The U.S. Treasury Department will sell $5 billion in shares of American International Group Incorporated (NYSE: AIG) as it continues to divest its balance sheet of shares in the bailed-out insurance giant, which has agreed to purchase $2 billion of its own shares as part of the stock offering, the company announced Monday.

The Treasury Department priced the almost 164 million shares in the public offering at $30.50 per share, a total value of approximately $5 billion. New York-based AIG has agreed to buy approximately 65.5 million of those shares, a value of roughly $2 billion.

We're continuing to make significant progress exiting our investment in A.I.G. We remain hopeful that taxpayers will ultimately recover every single dollar invested in the company, which is something few would have expected during the depths of the financial crisis, Timothy G. Massad, assistant secretary for financial stability at the Treasury Department, said.

The stock offering is expected to reduce the Treasury Department's ownership of AIG from roughly 70 percent to 63 percent. At the height of the financial crisis, when the government bailed out AIG, the Treasury Department and the Federal Reserve Bank of New York held a combined $182 billion stake in AIG. Once the current sale of AIG shares is realized, remaining government investments in the company will total just $39 billion, or 21 percent of the original.
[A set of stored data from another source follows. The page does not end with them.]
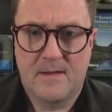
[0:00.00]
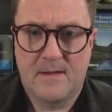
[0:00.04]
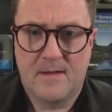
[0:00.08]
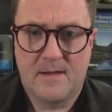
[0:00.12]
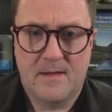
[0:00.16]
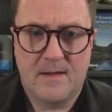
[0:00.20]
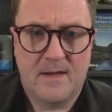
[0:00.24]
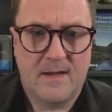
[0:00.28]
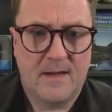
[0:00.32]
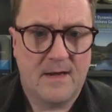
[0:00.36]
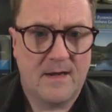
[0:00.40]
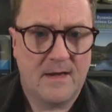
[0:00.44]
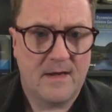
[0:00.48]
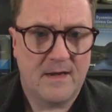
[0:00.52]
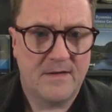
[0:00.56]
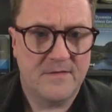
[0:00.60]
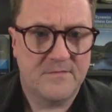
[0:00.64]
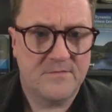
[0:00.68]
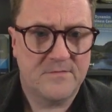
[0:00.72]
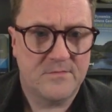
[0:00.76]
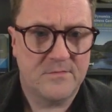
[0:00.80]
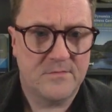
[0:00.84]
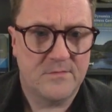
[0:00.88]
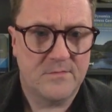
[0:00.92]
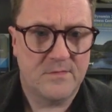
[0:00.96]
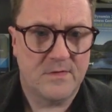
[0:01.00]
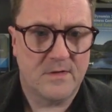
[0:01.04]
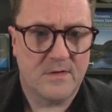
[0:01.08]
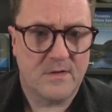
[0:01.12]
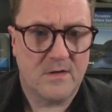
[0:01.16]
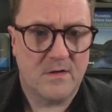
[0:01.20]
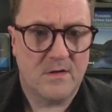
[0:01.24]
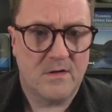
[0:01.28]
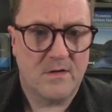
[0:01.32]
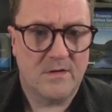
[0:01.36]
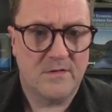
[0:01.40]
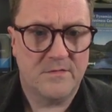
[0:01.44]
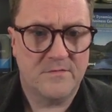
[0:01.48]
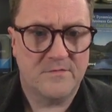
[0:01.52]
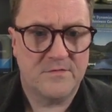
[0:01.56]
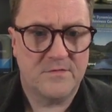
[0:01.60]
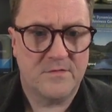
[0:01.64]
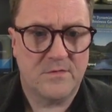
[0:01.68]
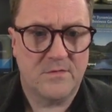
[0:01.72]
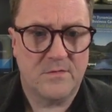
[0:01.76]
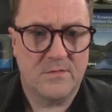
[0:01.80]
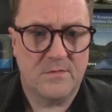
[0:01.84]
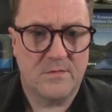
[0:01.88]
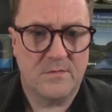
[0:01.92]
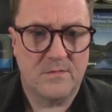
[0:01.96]
And let's do a
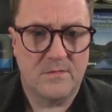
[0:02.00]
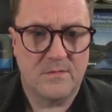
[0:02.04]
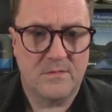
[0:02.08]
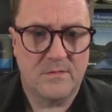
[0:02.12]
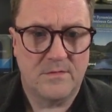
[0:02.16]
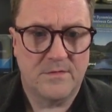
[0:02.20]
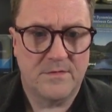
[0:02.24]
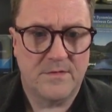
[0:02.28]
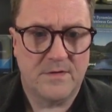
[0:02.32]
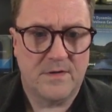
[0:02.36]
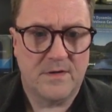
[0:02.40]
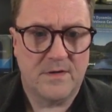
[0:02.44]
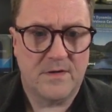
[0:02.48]
console.read.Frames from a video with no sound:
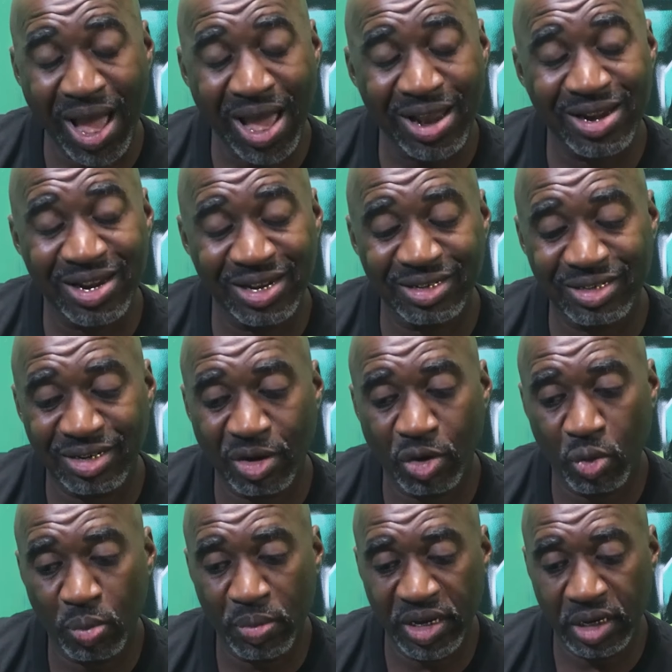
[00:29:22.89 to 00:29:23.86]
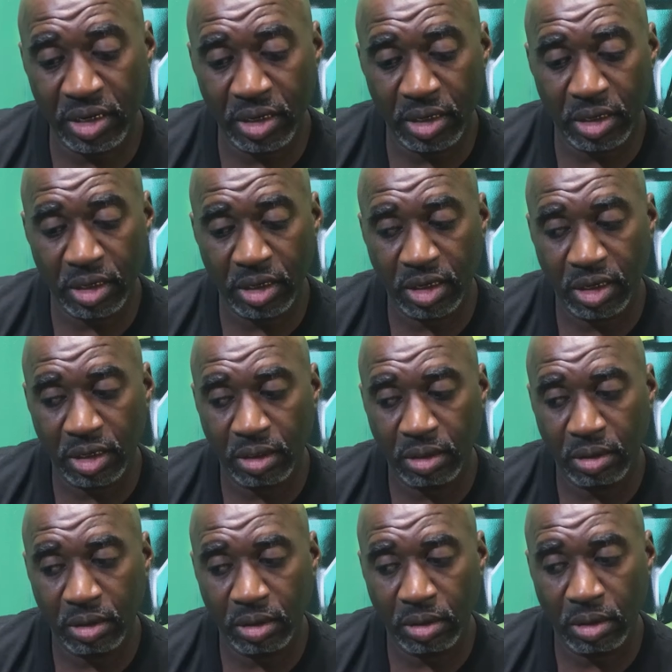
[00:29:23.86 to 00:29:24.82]
My nigga told me
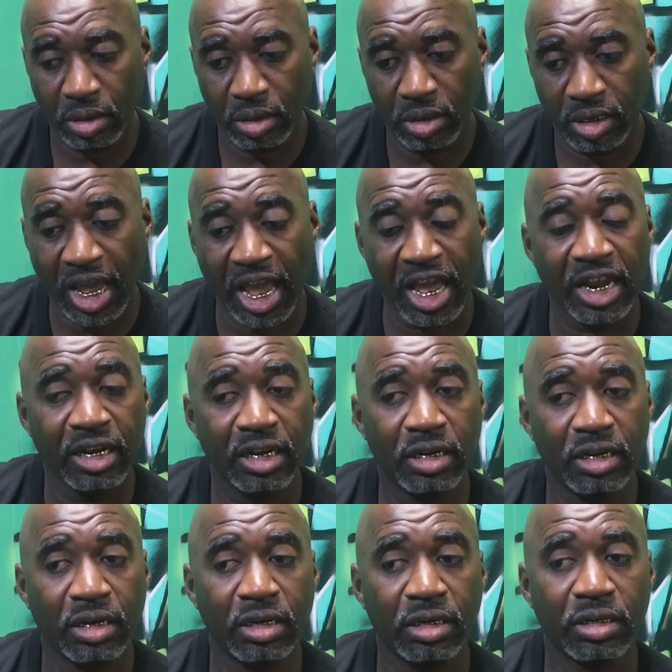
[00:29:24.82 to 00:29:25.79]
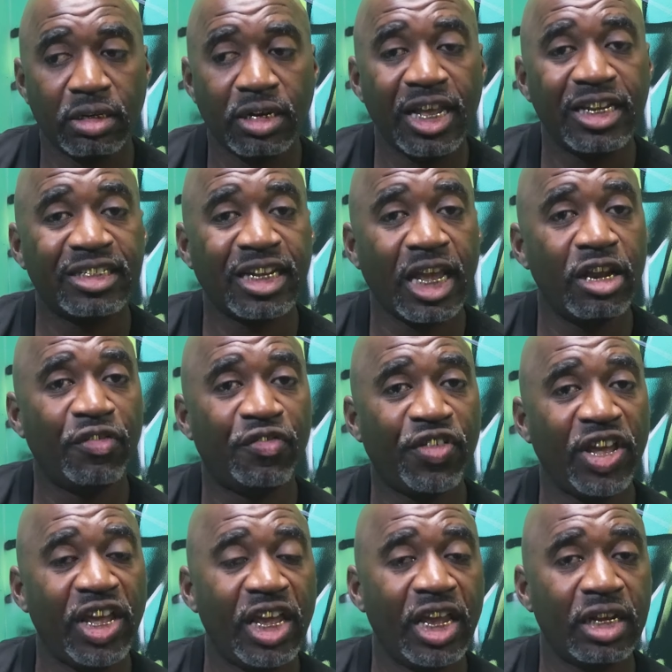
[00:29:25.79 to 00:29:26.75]
that let's say
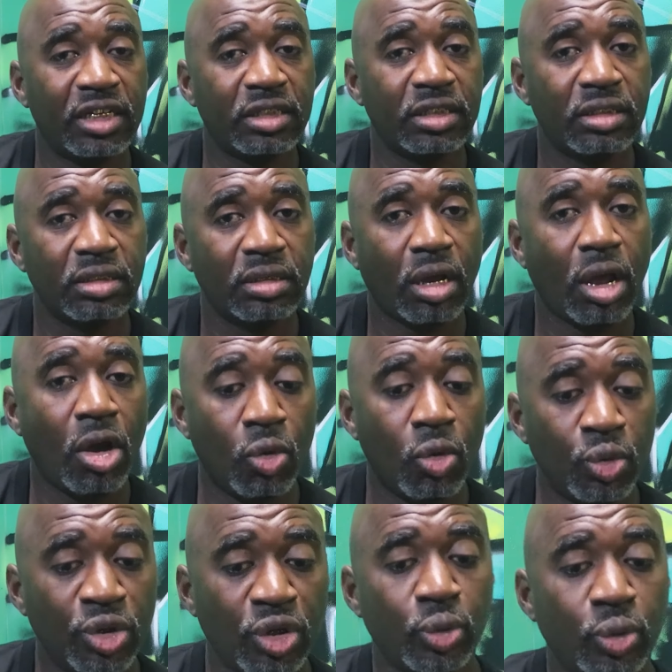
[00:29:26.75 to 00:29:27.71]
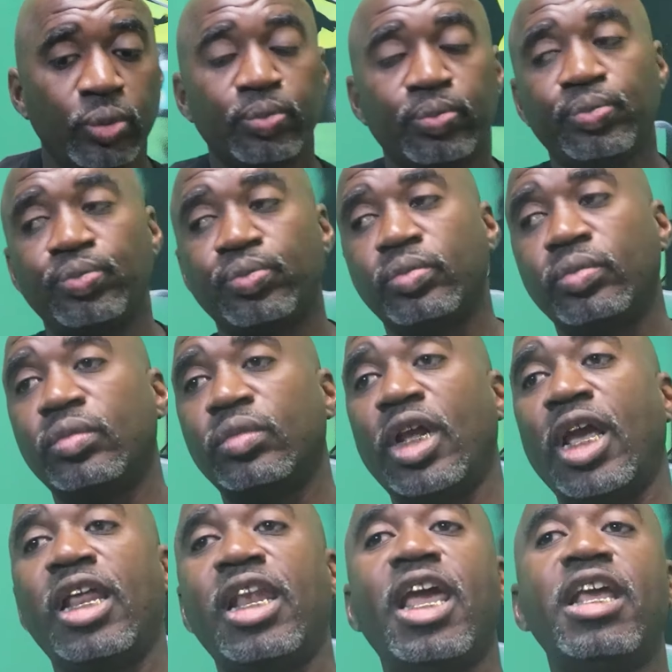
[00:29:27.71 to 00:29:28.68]
the feds on you
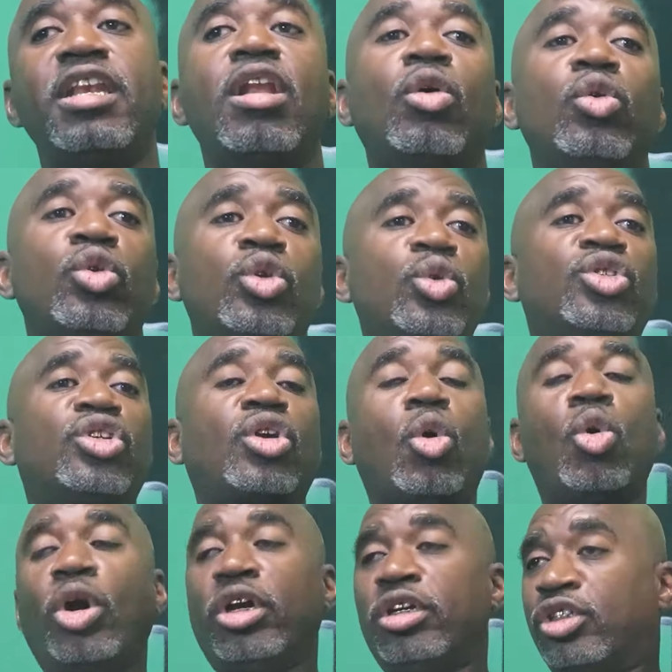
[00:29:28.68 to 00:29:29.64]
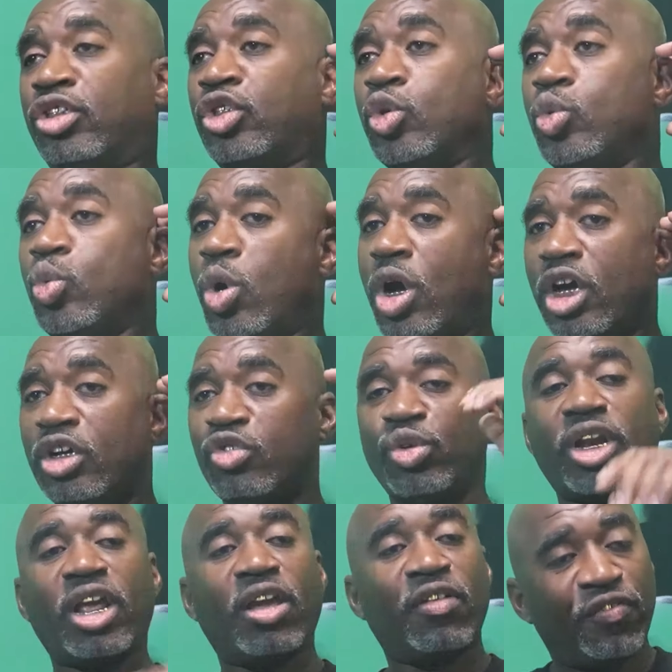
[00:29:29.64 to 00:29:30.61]
and they know you scoring
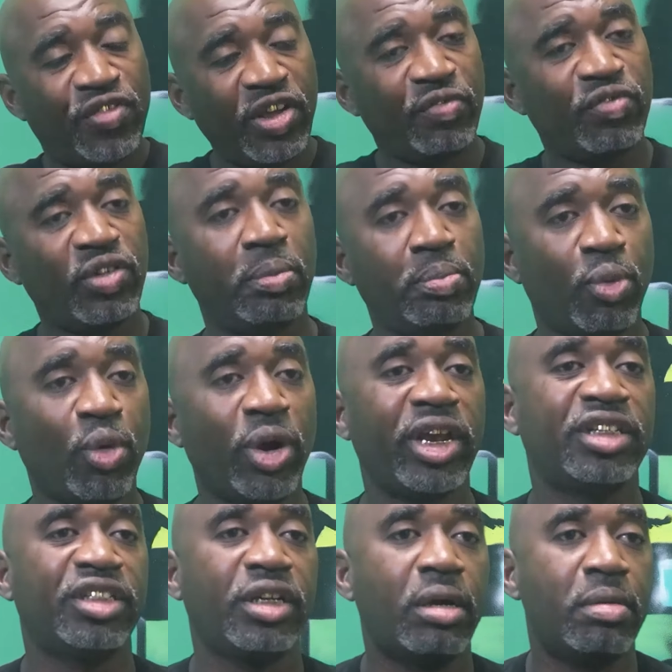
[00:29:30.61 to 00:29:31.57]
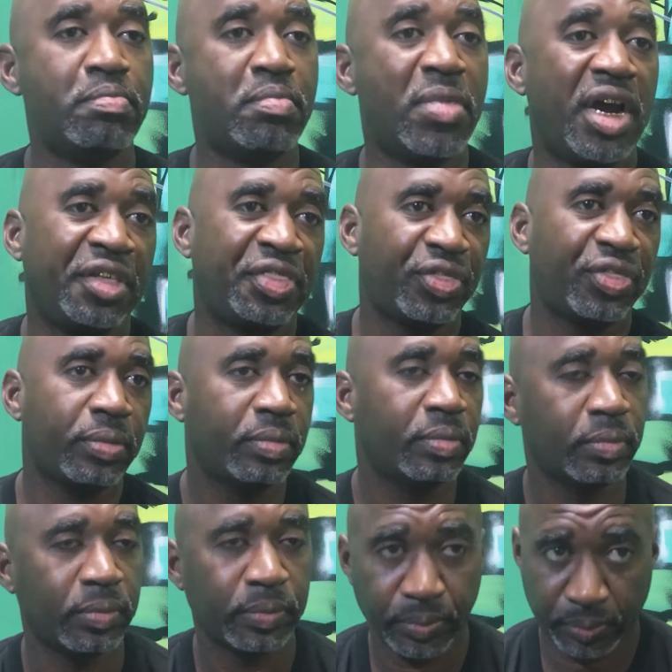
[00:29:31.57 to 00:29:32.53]
250 bricks a month.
The sale of AIG shares comes as part of the Treasury Department's continuing efforts to wind down the Troubled Asset Relief Program (TARP). According to the Treasury Department, more than 81 percent, or $338 billion, of the $415 billion funds disbursed for TARP has already been recovered to date through repayments and other income, before including the impact of the current sale of AIG shares.

The Treasury Department sold roughly $6 billion of AIG shares at $29 a share in March, and AIG bought $3 billion, according to The New York Times.

American International Group Incorporated (NYSE: AIG) shares fell $1.89, 5.76 percent, to $30.93 a share mid-morning Monday.

The Treasury Department considers the break-even price of the stock to be $28.73, according to the New York Times.